• [Exercise goal]: Among the entries below, how many lines have the string "video" in them? Only the number should be given.

- - - - - - -

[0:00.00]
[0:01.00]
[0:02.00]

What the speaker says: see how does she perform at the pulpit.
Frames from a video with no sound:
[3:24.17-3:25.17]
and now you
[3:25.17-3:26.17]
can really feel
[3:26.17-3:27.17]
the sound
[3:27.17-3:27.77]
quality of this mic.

- - - - - - -

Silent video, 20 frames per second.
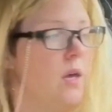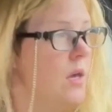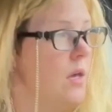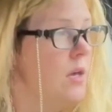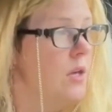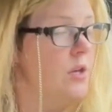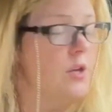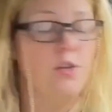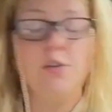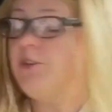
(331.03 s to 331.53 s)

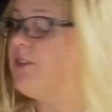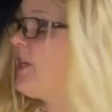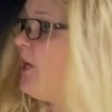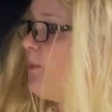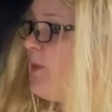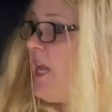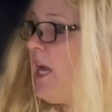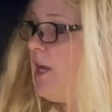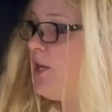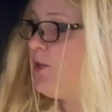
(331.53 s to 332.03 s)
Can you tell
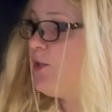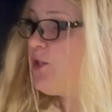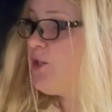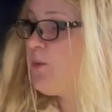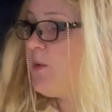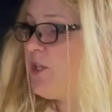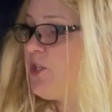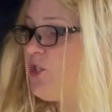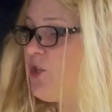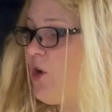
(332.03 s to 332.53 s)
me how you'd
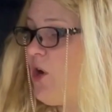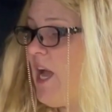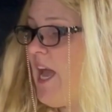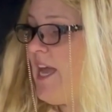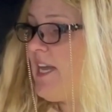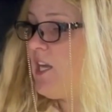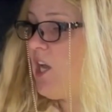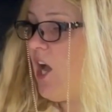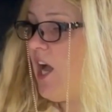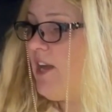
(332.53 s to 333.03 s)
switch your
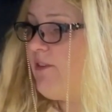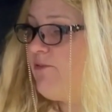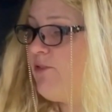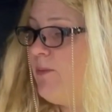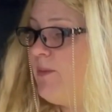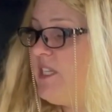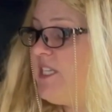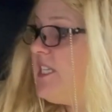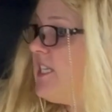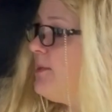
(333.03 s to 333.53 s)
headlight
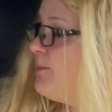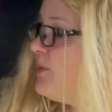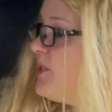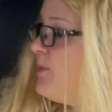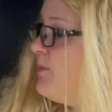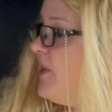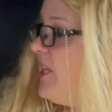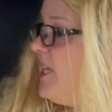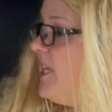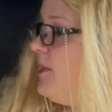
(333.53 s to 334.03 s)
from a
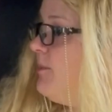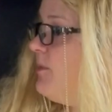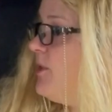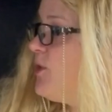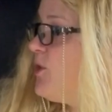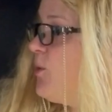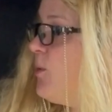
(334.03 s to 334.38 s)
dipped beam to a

- - - - - - -

• [Response to the task]: 2